A national report released earlier this month identified strong links between youth homelessness and Canada's child welfare system. In this special report, meet young people in Kitchener-Waterloo who are living in the system, those who have made a successful transition into adulthood and out of social care, and hear from the agency responsible for child welfare in Waterloo region.
In this three-part Special Report:
Young people with ties to Canada's child welfare system say 'aging out' out of the support system aimed at children is just one of the challenges facing homeless young people trying to break out of the social care cycle.

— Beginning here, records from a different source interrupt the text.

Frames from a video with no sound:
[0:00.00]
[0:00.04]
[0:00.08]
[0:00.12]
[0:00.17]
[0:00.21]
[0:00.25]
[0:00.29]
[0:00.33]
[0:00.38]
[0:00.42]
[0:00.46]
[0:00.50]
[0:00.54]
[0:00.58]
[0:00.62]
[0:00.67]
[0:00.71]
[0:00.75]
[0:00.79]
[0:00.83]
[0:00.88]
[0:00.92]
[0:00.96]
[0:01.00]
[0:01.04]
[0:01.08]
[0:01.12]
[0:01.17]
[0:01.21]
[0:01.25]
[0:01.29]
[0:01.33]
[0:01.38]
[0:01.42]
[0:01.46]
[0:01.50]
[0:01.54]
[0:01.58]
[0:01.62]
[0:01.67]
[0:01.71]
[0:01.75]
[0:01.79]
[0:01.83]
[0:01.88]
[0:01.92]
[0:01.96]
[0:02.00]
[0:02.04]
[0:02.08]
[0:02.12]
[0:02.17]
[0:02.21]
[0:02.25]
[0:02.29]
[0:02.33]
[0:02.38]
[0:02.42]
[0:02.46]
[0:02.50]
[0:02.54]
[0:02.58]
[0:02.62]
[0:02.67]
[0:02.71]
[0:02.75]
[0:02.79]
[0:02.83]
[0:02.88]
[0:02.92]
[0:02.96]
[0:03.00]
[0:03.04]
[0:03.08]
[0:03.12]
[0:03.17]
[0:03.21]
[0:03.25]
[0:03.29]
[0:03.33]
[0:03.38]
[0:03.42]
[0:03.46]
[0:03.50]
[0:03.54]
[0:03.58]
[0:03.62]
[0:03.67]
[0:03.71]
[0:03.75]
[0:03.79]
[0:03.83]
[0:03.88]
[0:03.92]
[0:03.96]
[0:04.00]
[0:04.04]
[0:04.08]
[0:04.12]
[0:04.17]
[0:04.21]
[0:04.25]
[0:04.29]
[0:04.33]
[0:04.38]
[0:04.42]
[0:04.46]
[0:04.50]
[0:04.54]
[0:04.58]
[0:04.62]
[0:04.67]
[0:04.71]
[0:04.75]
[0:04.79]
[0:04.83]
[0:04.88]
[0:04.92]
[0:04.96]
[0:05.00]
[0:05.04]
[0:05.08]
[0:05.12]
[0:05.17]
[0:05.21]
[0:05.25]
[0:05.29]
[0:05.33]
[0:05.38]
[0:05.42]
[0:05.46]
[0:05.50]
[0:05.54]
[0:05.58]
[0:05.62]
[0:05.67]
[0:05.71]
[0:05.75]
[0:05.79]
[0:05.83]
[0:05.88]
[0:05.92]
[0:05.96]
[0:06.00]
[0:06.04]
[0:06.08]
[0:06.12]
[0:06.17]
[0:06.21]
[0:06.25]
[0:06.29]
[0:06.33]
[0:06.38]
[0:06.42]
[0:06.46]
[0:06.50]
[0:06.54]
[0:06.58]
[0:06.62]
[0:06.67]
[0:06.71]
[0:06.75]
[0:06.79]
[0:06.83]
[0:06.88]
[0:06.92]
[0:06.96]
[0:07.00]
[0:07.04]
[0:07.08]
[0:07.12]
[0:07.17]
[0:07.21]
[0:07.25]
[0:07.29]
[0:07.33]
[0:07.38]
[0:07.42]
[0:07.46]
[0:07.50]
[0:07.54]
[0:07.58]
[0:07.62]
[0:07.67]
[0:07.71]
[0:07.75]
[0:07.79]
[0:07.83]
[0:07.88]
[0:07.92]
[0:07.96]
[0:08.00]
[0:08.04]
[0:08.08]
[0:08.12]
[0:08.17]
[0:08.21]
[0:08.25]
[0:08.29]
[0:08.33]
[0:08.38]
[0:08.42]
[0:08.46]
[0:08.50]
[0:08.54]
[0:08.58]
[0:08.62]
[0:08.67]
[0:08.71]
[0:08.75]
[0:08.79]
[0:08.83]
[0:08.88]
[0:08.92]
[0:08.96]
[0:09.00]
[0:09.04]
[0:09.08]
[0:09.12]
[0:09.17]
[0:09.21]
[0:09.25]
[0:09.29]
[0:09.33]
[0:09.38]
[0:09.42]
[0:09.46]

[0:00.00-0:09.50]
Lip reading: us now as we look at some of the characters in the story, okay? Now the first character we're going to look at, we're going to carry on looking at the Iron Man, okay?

"No one's the exact same," one says. "You can't put rules, rules, rules, when everyone is different. What happens if someone has ADHD and can't sit down in a chair for that long?"
Educational opportunities and community support are key when it comes to positive outcomes for youth in the child welfare system, according to the head of a local children's services organization.
"Child welfare needs to be a community response," says Karen Spencer, executive director of Family and Children's Services of Waterloo Region. "It takes a community to raise a child."
In spite of the grim prognosis set out by The Homeless Hub report, some youths who grow up in the child welfare system do make the transition from care to independence. The key, according to two young adults now making the transition, is having adequate supports.
"We don't have family," Julian Hulin says. "We can't just reach out and talk to our family and ask them for the support that we need."